What you are asked to do: The listing below holds a line with "Frames from a" and a line with "(5.40 s to 6.30 s)". Reproduce those two lines exactly, plus everything between them.

┄┄┄┄┄┄┄┄┄┄┄┄┄┄┄┄┄┄┄┄

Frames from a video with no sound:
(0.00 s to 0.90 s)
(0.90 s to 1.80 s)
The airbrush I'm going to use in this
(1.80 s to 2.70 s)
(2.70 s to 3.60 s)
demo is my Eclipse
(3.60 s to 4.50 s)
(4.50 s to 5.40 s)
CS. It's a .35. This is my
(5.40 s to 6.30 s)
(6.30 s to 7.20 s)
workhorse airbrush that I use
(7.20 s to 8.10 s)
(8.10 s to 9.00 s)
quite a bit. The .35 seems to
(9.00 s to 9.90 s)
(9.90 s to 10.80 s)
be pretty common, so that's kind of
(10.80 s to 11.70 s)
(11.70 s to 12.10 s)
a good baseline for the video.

┄┄┄┄┄┄┄┄┄┄┄┄┄┄┄┄┄┄┄┄

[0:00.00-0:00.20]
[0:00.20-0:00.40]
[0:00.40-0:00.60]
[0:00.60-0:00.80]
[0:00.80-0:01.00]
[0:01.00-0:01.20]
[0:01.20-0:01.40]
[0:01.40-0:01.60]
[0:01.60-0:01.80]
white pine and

┄┄┄┄┄┄┄┄┄┄┄┄┄┄┄┄┄┄┄┄

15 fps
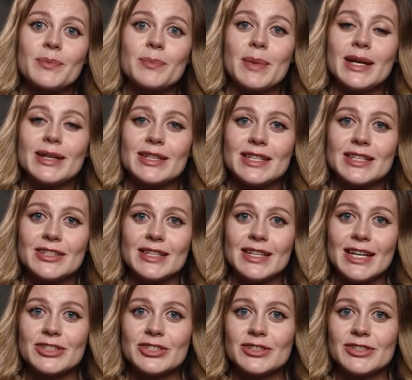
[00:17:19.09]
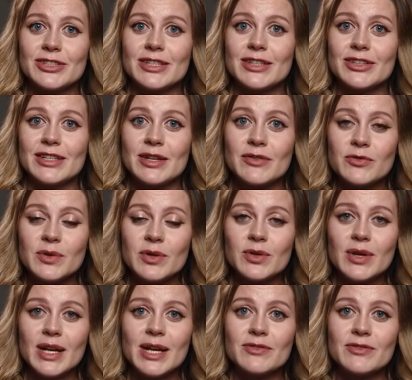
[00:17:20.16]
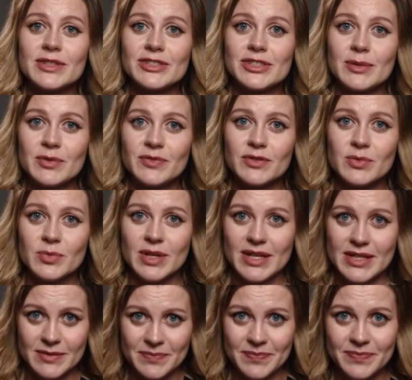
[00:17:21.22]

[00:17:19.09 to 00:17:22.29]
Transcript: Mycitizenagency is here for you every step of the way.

┄┄┄┄┄┄┄┄┄┄┄┄┄┄┄┄┄┄┄┄

Answer space:
Frames from a video with no sound:
(0.00 s to 0.90 s)
(0.90 s to 1.80 s)
The airbrush I'm going to use in this
(1.80 s to 2.70 s)
(2.70 s to 3.60 s)
demo is my Eclipse
(3.60 s to 4.50 s)
(4.50 s to 5.40 s)
CS. It's a .35. This is my
(5.40 s to 6.30 s)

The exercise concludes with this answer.